Angst vor dem schönen Weib – die „Vagina dentata“
Das Motiv der VAGINA DENTATA kommt bereits in den ältesten mythologischen Überlieferungen vor. So heißt es bei Hesiod, dass im Schoß der göttlichen Urmutter Gaia eine scharfe metallene Sichel gebildet wurde, mit der ihr Sohn Kronos später seinen Vater Uranos entmannte. Zahlreiche Theologen und Psychoanalytiker beschäftigten sich mit dem Phänomen, darunter auch Sigmund Freud, der es mit dem Begriff der Kastrationsangst verband. Für Volker Bartsch steht eher die Macht des weiblichen Geschlechtsorgans im Vordergrund, denn zu allen Zeiten war der Trieb stärker als die Vernunft.
Durch raffinierte Verführung wurden seit Menschengedenken Kriege gewonnen, Imperien erobert, Entscheidungen herbeigeführt und persönliche Ansprüche durchgesetzt.

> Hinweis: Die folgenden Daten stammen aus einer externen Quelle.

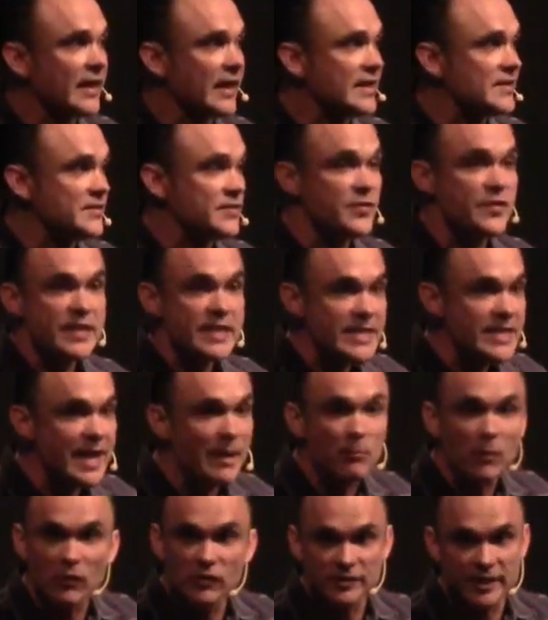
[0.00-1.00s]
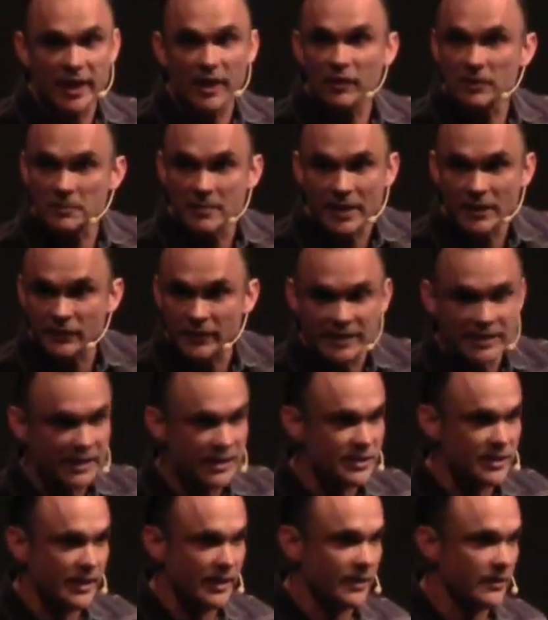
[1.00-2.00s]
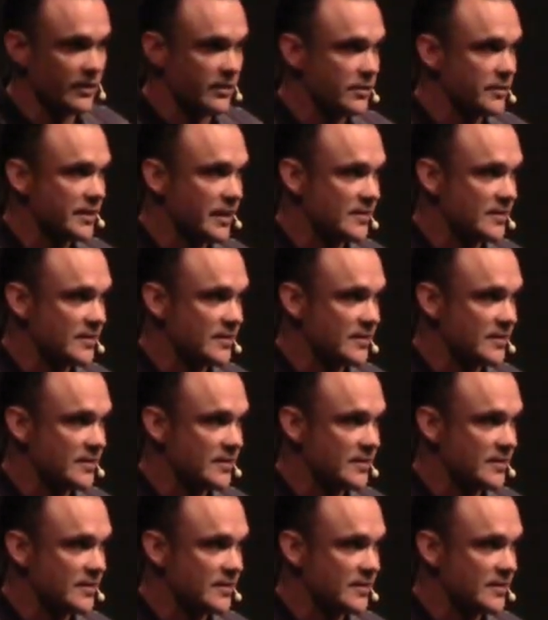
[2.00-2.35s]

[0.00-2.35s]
is the most elementary teaching in the New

Immer war das weibliche Geschlechtsorgan das Ziel allergrößter Begierde und zügelloser Sehnsucht. Zu Beginn des 3. Jahrtausends hat sich das ebenso wenig geändert, wie die hinter der Lust verborgene Angst: dass Frauen nicht nur im Schlafzimmer, sondern auch in der Gesellschaft zu mächtig werden könnten, aber auch die Furcht vor Schande (wie Beispiele enttarnter Affären von Prominenten belegen) oder wirtschaftlichem Ruin (den drastische Medien-Berichte über verarmte Scheidungsopfer noch schüren).
Seine skulpturale Umsetzung des Motivs stellt Bartsch auf einen altarähnlichen Sockel.[1] Dadurch exponiert er den „Höllenschlund“,wie die Vagina dentata im Mittelalter bezeichnet wurde; die kräftigen Reißzähne stechen auch durch eine an Waffenklingen erinnernde goldglänzende Farbgebung hervor. Hinter diesen findet sich die Höhle mit einer Paradiesfrucht, seit jeher Symbol der Verführung und Sünde. Parallel dazu schuf Volker Bartsch die „Virginia“ (virgo dentata). Zu dieser jungfräulichen Version wurde der Künstler inspiriert durch Popstars, die ihren freiwilligen Verzicht auf vorehelichen Sex erklären, Berichte über Frauen, die sich ihre Jungfräulichkeit aus den unterschiedlichsten Gründen „zurückoperieren“ lassen, stark zunehmende Keuschheitsbewegungen in den USA und nicht zuletzt durch die über alle Jahrhundert bewunderte, angebetete und diskutierte Keuschheit der christlichen Gottesmutter Maria. Offenbar scheint nichts verführerischer zu wirken als Jungfräulichkeit. Bartschs bronzene Virginia ist ebenfalls altarähnlich aufgesockelt, wirkt aber auf den ersten Blick weniger martialisch als ihre „Schwester“. Die Skulptur präsentiert einen straffen, jugendlichen Leib mit knabenhaften Formen, ihr Oberkörper zeigt die Form einer Mitra, die Arme sind vor dem Körper (wie im Gebet) zusammengeführt – schützend, aber nicht völlig abwehrend. Im Gegensatz dazu erinnern die Brustwarzen an Patronenhülsen, der verschlossene Schambereich an die gefletschten Zähne eines Raubtieres und die Vaginalhöhle an einen reißenden Strudel. Statt des jungfräulichen Kopfes (dessen künstlerische Gestaltung bei allen Marienbildnissen größter Sorgfalt unterliegt, weil er die ultimative Reinheit durch Lieblichkeit wiederspiegelt) gibt es nur eine Leerstelle. Der diesen göttlichen Kopf normalerweise hinterfangende Heiligenschein ist auf denjenigen Körperteil heruntergerutscht, der offenbar der Entscheidende ist. Dort enthüllt er eingravierte Kopulationsszenen – reflektiert also die heimlichen Träume und Begierden derer, die eifrig weiter am Mythos Jungfrau basteln.
[1] Mensa und Altarrückwand ist eine blaue Holz-Modellform für den Guss des Antriebsstrangs einer deutschen Dampflokomotive um 1870/80.